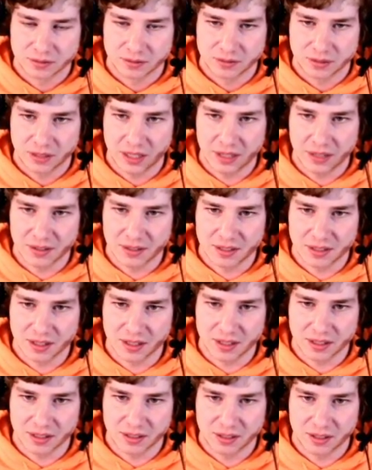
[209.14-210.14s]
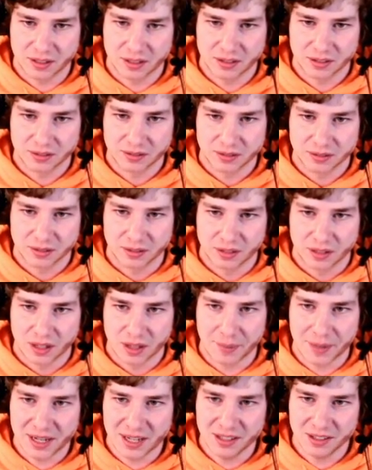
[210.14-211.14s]
Okay, what's this?
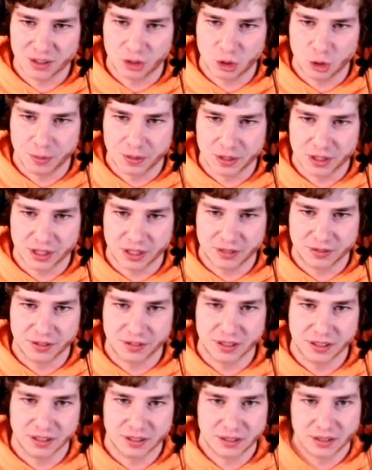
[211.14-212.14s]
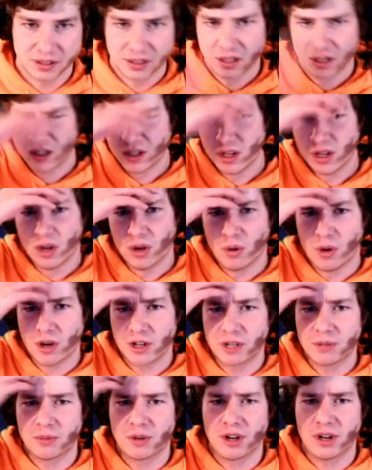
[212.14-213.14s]
I might need a Koopa shell for this.
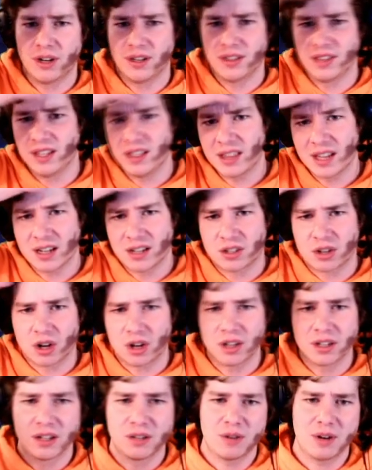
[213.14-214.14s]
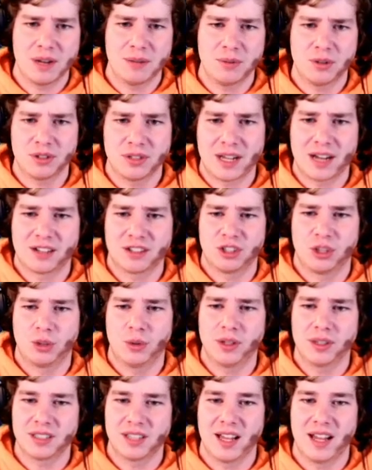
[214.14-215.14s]
Watch out, Mario. I think that dark and rainbow is actually
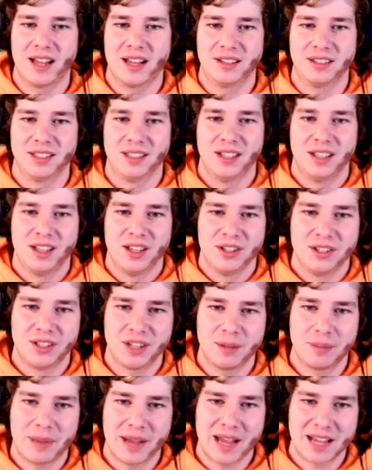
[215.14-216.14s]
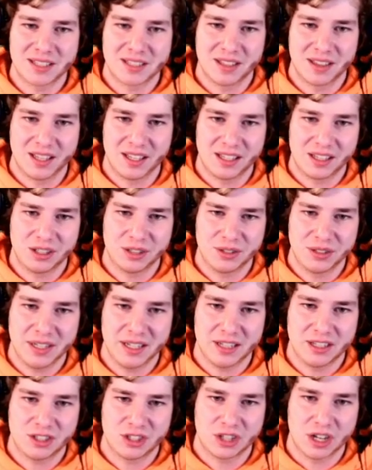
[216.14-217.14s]
quicksand. To get past, I think you'll
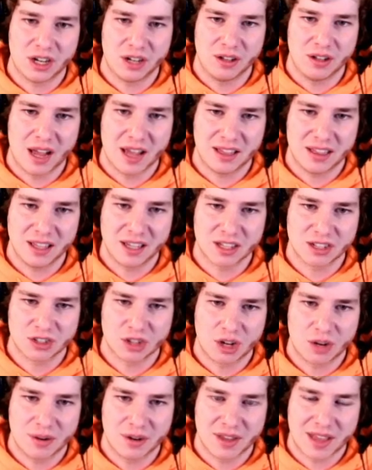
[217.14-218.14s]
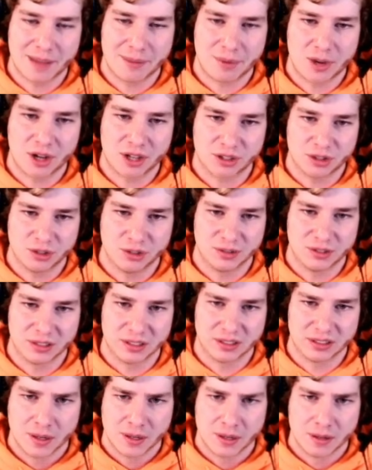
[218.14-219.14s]
need a shell. I think I saw one in that box
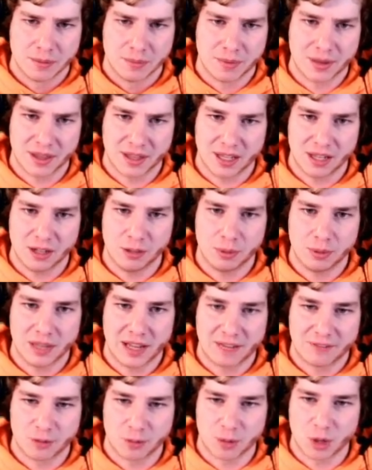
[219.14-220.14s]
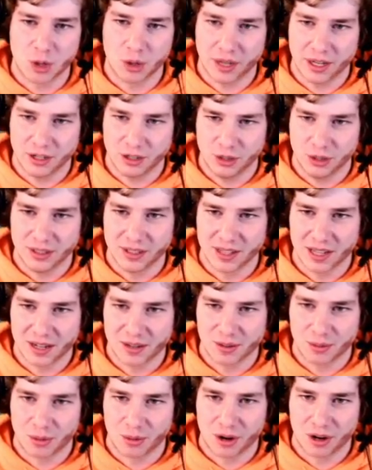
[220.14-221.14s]
over by the yellow platform. Okay, shoot, I did that
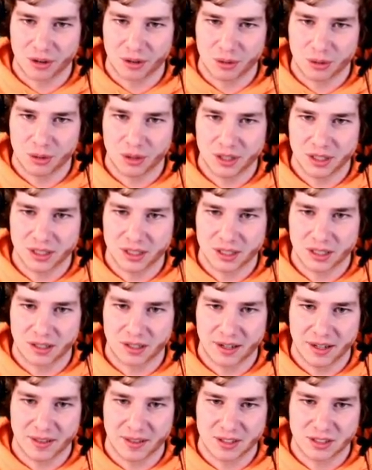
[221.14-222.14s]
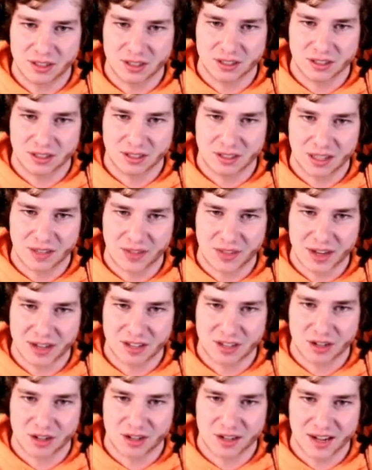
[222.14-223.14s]
in the wrong order. Alright, let's just get that
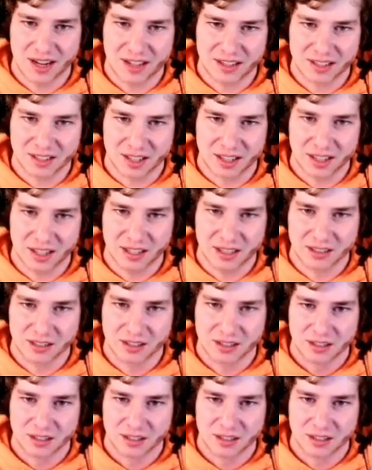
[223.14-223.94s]
star next, I guess.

------------------------------------

(About this exercise):
Transcribe all records verbatim and omit each image.

(Exercise result):
[209.14-210.14s]
[210.14-211.14s]
Okay, what's this?
[211.14-212.14s]
[212.14-213.14s]
I might need a Koopa shell for this.
[213.14-214.14s]
[214.14-215.14s]
Watch out, Mario. I think that dark and rainbow is actually
[215.14-216.14s]
[216.14-217.14s]
quicksand. To get past, I think you'll
[217.14-218.14s]
[218.14-219.14s]
need a shell. I think I saw one in that box
[219.14-220.14s]
[220.14-221.14s]
over by the yellow platform. Okay, shoot, I did that
[221.14-222.14s]
[222.14-223.14s]
in the wrong order. Alright, let's just get that
[223.14-223.94s]
star next, I guess.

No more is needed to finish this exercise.